Kasus Deposito Pemkab Lampung Timur ke Tahap Penyidikan

BERBAGI

M.Zaenal Asikin/Teraslampung,com

Bandarlampung—Kejaksaan Tinggi (Kejati) Lampung meningkatkan
status perkara dugaan korupsi deposito APBD Lampung Timur 2012-2013 Kabupaten
Lampung di beberapa bank dari penyelidikan ke tahap penyidikan. Meski sudah
masuk tahap penyidikan, Kejati Lampung masih belum mau menyebutkan nama tersangkanya.


“Perkaranya sudah berubah ke tingkat
kepenyidikan, karena memang perkaranya itu sudah menemui titik terang dengan
bukti dan saksi yang cukup. Tidak perlu lagi berlama-lama di penyelidikan,”
kata Kajati Lampung, Momock Bambang Samiarso, Kamis (17/4).  

Momock menjelaskan, pemeriksaan perkara tersebut
awalnya sangat rumit untuk dilakukan ke tahap penyidikan karena bentuk tindak pidana
yang bermain di bawah peraturan hukum.

“Jika tidak ulet dan teliti dalam
pemeriksaannya, tidak akan nampak satu bentuk perbuatan dari tindak pidananya
dalam setiap transaksi, yakni antara pihak bank dengan Pemkab Lampung Timur itu
sendiri,” kata dia.

Keterangan dari Otoritas Jasa Keuangan (OJK)
Pusat, kata Momock, menyebutkan adanya bentuk transaksi tidak wajar dalam
deposito tersebut sehingga menjadi salah satu faktor dan pintu masuk penyidik
untuk mengupas perkara deposito senilai Rp300 miliar.

“Ya, untuk saat ini baru satu Bank yang kita
didalami, tapi untuk pintu masuk saja ke Bank lain dan pengembangan modus
tindak pidana tersebut. Yang terpenting untuk sementara sudah nampak jelas ada
kerugian negaranya,” tegas Mantan Kepala Biro Hukum BPKP Pusat. 

Momock mengingatkan para penyidik untuk dapat
membuktikan berapa aliran dana yang tidak wajar dari tiga bank tersebut.
Mengingat terdapat adanya indikasi nomor rekening yang tidak wajar. 

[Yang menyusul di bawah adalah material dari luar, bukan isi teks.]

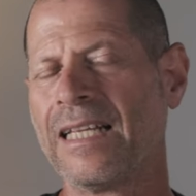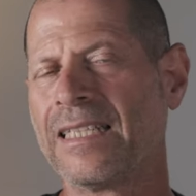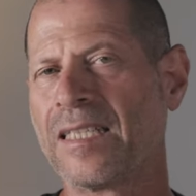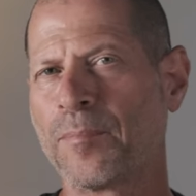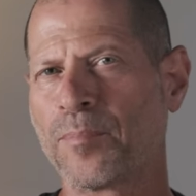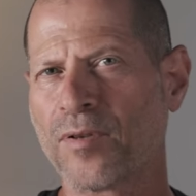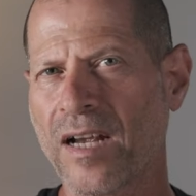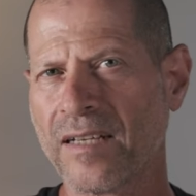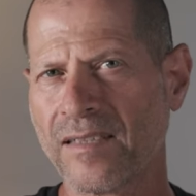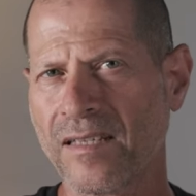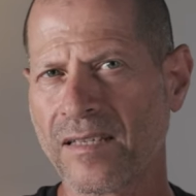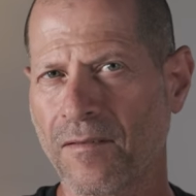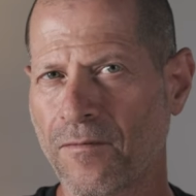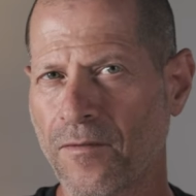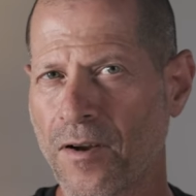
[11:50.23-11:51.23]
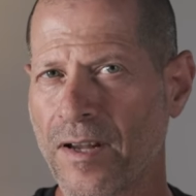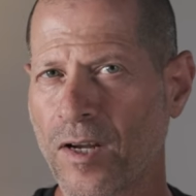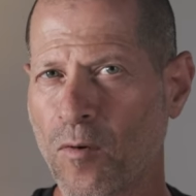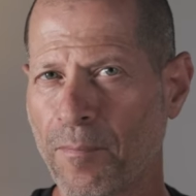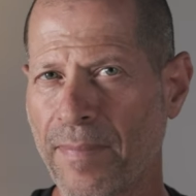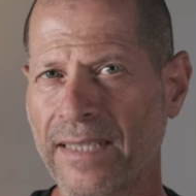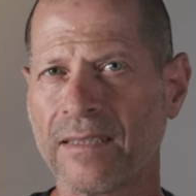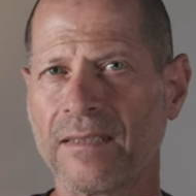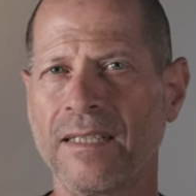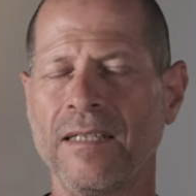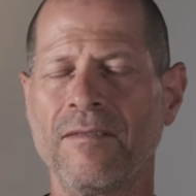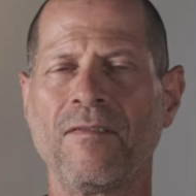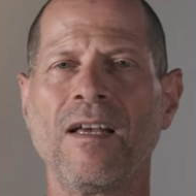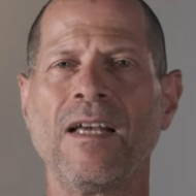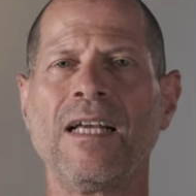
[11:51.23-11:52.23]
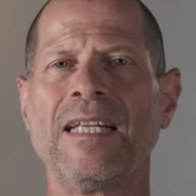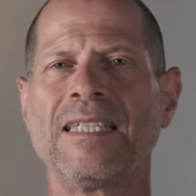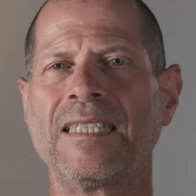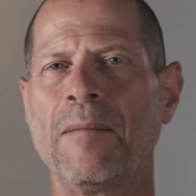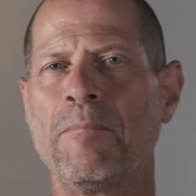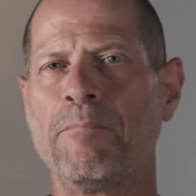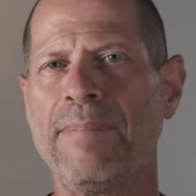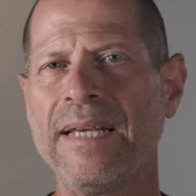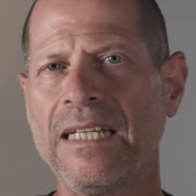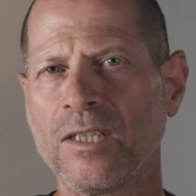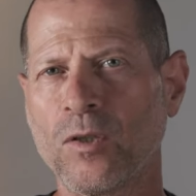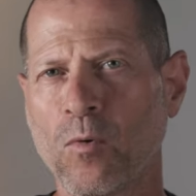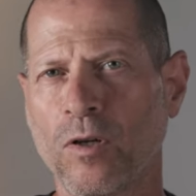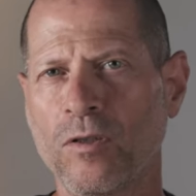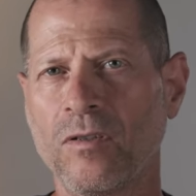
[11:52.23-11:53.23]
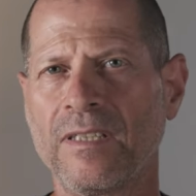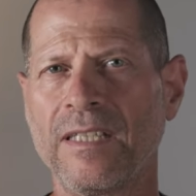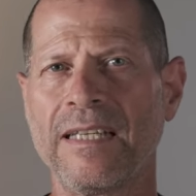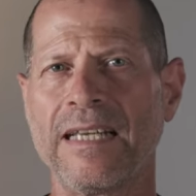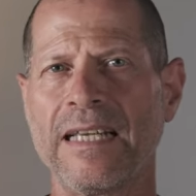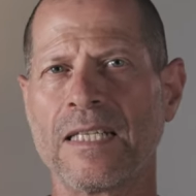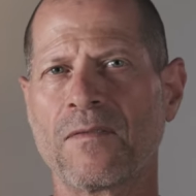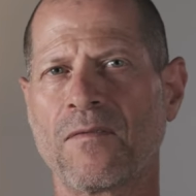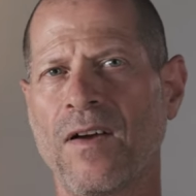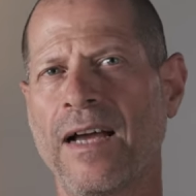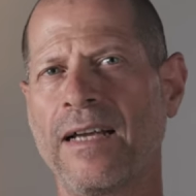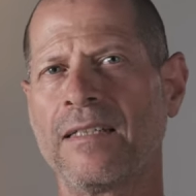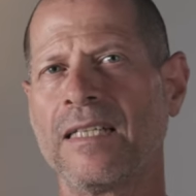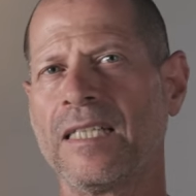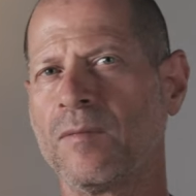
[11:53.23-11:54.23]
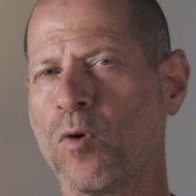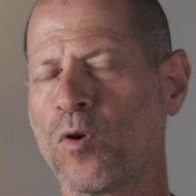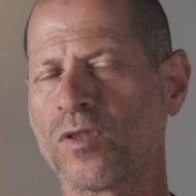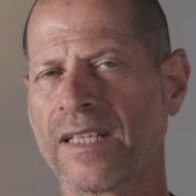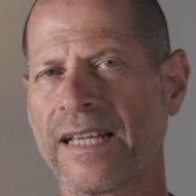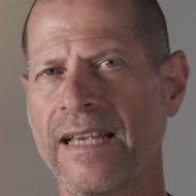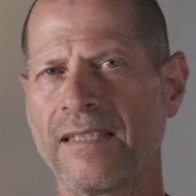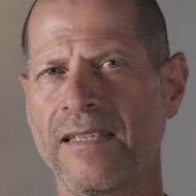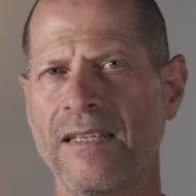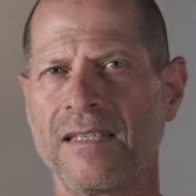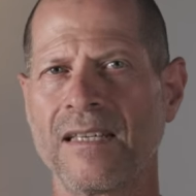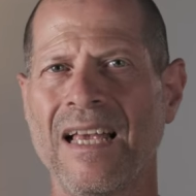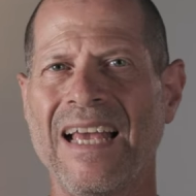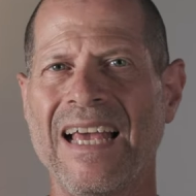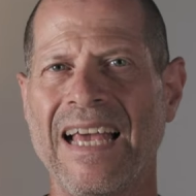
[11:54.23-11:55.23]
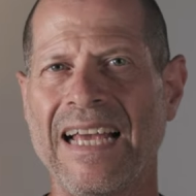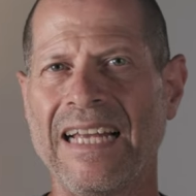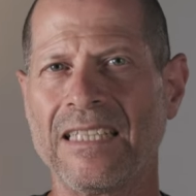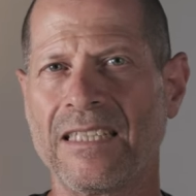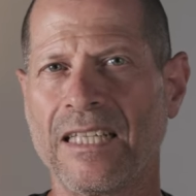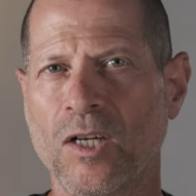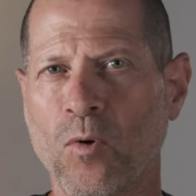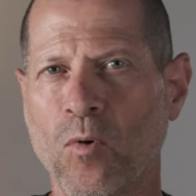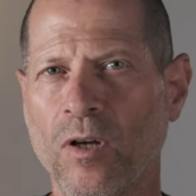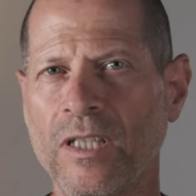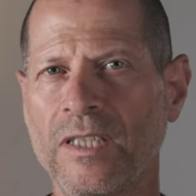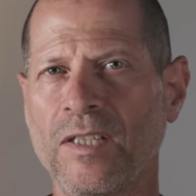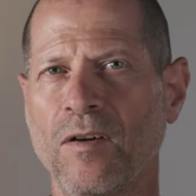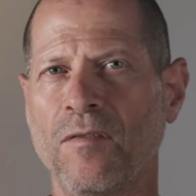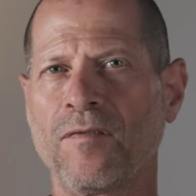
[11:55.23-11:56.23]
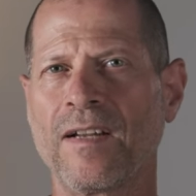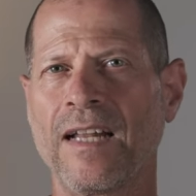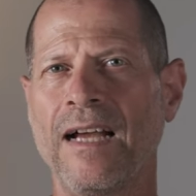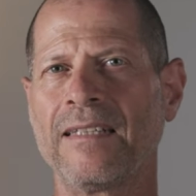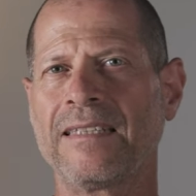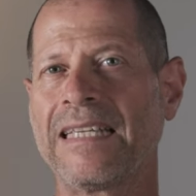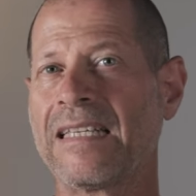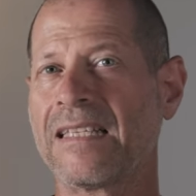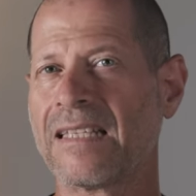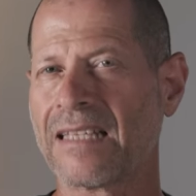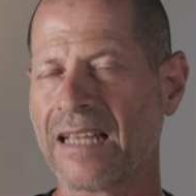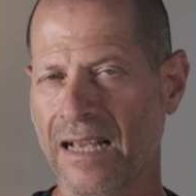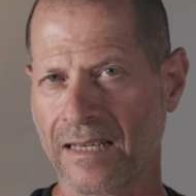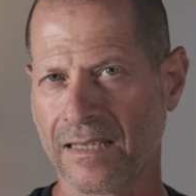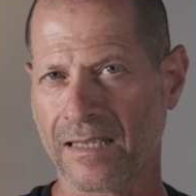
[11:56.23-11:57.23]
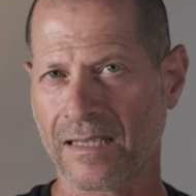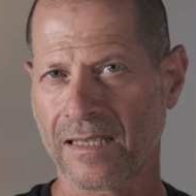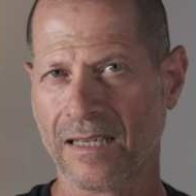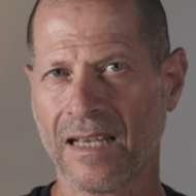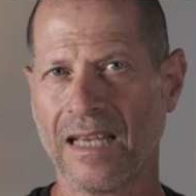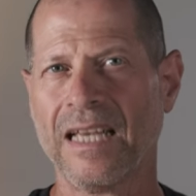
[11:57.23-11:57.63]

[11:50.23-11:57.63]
The prices are very competitive, the build quality is fine in most cases, and the quality of light is nice.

“Saya hanya menekankan kepada penyidik untuk
dapat mencari bukti berapa dana yang mengalir ketiga bank tersebut dari
transaksi yang tidak wajar,” tandasnya.

Terpisah, Plh Kasi Penerangan Hukum Kejati Lampung
Ali Rasab Lubis mengatakan, terkait nama tersangka dalam perkara itu, dirinya
belum berani untuk membeberkan siapa nama tersangka tersebut. 

“Tersangkanya sudah teridentifikasi. Tapi,
kami belum dapat mengatakan dan dipublikasikan pastinya masih menunggu
persetujuan dari pimpinan,” kata dia.